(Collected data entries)
◆ ◆ ◆ ◆

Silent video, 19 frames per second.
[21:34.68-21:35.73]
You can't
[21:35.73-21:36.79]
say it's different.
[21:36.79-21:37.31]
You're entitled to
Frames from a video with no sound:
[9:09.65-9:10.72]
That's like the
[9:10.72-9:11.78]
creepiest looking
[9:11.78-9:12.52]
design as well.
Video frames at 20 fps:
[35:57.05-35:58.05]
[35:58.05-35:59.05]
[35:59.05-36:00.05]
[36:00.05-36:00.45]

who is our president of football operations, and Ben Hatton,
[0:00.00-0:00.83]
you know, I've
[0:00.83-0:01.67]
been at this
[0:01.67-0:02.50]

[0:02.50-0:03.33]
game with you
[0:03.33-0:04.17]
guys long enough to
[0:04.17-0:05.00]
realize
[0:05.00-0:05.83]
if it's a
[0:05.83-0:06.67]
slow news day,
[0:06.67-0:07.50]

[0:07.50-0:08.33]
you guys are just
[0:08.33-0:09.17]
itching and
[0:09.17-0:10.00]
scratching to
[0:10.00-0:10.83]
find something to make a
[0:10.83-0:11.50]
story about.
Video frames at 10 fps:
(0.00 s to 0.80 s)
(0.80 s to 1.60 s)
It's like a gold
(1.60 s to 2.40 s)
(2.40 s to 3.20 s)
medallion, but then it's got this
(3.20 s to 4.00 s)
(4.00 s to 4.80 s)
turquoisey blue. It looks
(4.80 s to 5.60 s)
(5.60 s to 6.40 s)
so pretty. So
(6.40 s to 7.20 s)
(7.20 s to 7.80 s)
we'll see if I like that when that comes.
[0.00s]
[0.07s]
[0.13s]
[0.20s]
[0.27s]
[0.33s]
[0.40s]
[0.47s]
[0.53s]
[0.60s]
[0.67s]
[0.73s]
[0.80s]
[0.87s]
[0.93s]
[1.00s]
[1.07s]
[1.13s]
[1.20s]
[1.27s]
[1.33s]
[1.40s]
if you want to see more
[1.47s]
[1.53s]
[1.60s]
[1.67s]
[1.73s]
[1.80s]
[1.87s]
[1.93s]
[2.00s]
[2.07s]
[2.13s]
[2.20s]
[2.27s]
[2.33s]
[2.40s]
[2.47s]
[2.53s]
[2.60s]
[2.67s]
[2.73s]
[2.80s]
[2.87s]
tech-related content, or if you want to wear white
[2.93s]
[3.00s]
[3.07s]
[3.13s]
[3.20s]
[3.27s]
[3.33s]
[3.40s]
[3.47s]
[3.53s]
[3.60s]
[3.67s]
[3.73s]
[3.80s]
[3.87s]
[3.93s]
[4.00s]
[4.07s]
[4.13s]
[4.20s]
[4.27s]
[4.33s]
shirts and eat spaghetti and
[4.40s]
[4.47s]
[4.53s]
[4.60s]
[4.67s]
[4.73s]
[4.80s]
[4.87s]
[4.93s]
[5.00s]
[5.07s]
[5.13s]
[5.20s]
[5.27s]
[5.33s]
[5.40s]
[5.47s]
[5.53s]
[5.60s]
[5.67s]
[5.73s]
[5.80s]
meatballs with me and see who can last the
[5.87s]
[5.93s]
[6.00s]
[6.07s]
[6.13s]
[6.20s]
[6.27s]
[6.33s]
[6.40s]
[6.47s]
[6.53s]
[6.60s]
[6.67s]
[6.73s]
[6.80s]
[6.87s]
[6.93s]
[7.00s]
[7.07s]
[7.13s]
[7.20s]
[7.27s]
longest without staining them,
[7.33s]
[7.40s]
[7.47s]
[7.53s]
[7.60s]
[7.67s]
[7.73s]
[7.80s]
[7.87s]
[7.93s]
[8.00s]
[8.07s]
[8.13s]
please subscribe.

◆ ◆ ◆ ◆

• REQUIRED ACTION: Line by line, reproduce the data exactly.

• WRITTEN RESPONSE:
Silent video, 19 frames per second.
[21:34.68-21:35.73]
You can't
[21:35.73-21:36.79]
say it's different.
[21:36.79-21:37.31]
You're entitled to
Frames from a video with no sound:
[9:09.65-9:10.72]
That's like the
[9:10.72-9:11.78]
creepiest looking
[9:11.78-9:12.52]
design as well.
Video frames at 20 fps:
[35:57.05-35:58.05]
[35:58.05-35:59.05]
[35:59.05-36:00.05]
[36:00.05-36:00.45]

who is our president of football operations, and Ben Hatton,
[0:00.00-0:00.83]
you know, I've
[0:00.83-0:01.67]
been at this
[0:01.67-0:02.50]

[0:02.50-0:03.33]
game with you
[0:03.33-0:04.17]
guys long enough to
[0:04.17-0:05.00]
realize
[0:05.00-0:05.83]
if it's a
[0:05.83-0:06.67]
slow news day,
[0:06.67-0:07.50]

[0:07.50-0:08.33]
you guys are just
[0:08.33-0:09.17]
itching and
[0:09.17-0:10.00]
scratching to
[0:10.00-0:10.83]
find something to make a
[0:10.83-0:11.50]
story about.
Video frames at 10 fps:
(0.00 s to 0.80 s)
(0.80 s to 1.60 s)
It's like a gold
(1.60 s to 2.40 s)
(2.40 s to 3.20 s)
medallion, but then it's got this
(3.20 s to 4.00 s)
(4.00 s to 4.80 s)
turquoisey blue. It looks
(4.80 s to 5.60 s)
(5.60 s to 6.40 s)
so pretty. So
(6.40 s to 7.20 s)
(7.20 s to 7.80 s)
we'll see if I like that when that comes.
[0.00s]
[0.07s]
[0.13s]
[0.20s]
[0.27s]
[0.33s]
[0.40s]
[0.47s]
[0.53s]
[0.60s]
[0.67s]
[0.73s]
[0.80s]
[0.87s]
[0.93s]
[1.00s]
[1.07s]
[1.13s]
[1.20s]
[1.27s]
[1.33s]
[1.40s]
if you want to see more
[1.47s]
[1.53s]
[1.60s]
[1.67s]
[1.73s]
[1.80s]
[1.87s]
[1.93s]
[2.00s]
[2.07s]
[2.13s]
[2.20s]
[2.27s]
[2.33s]
[2.40s]
[2.47s]
[2.53s]
[2.60s]
[2.67s]
[2.73s]
[2.80s]
[2.87s]
tech-related content, or if you want to wear white
[2.93s]
[3.00s]
[3.07s]
[3.13s]
[3.20s]
[3.27s]
[3.33s]
[3.40s]
[3.47s]
[3.53s]
[3.60s]
[3.67s]
[3.73s]
[3.80s]
[3.87s]
[3.93s]
[4.00s]
[4.07s]
[4.13s]
[4.20s]
[4.27s]
[4.33s]
shirts and eat spaghetti and
[4.40s]
[4.47s]
[4.53s]
[4.60s]
[4.67s]
[4.73s]
[4.80s]
[4.87s]
[4.93s]
[5.00s]
[5.07s]
[5.13s]
[5.20s]
[5.27s]
[5.33s]
[5.40s]
[5.47s]
[5.53s]
[5.60s]
[5.67s]
[5.73s]
[5.80s]
meatballs with me and see who can last the
[5.87s]
[5.93s]
[6.00s]
[6.07s]
[6.13s]
[6.20s]
[6.27s]
[6.33s]
[6.40s]
[6.47s]
[6.53s]
[6.60s]
[6.67s]
[6.73s]
[6.80s]
[6.87s]
[6.93s]
[7.00s]
[7.07s]
[7.13s]
[7.20s]
[7.27s]
longest without staining them,
[7.33s]
[7.40s]
[7.47s]
[7.53s]
[7.60s]
[7.67s]
[7.73s]
[7.80s]
[7.87s]
[7.93s]
[8.00s]
[8.07s]
[8.13s]
please subscribe.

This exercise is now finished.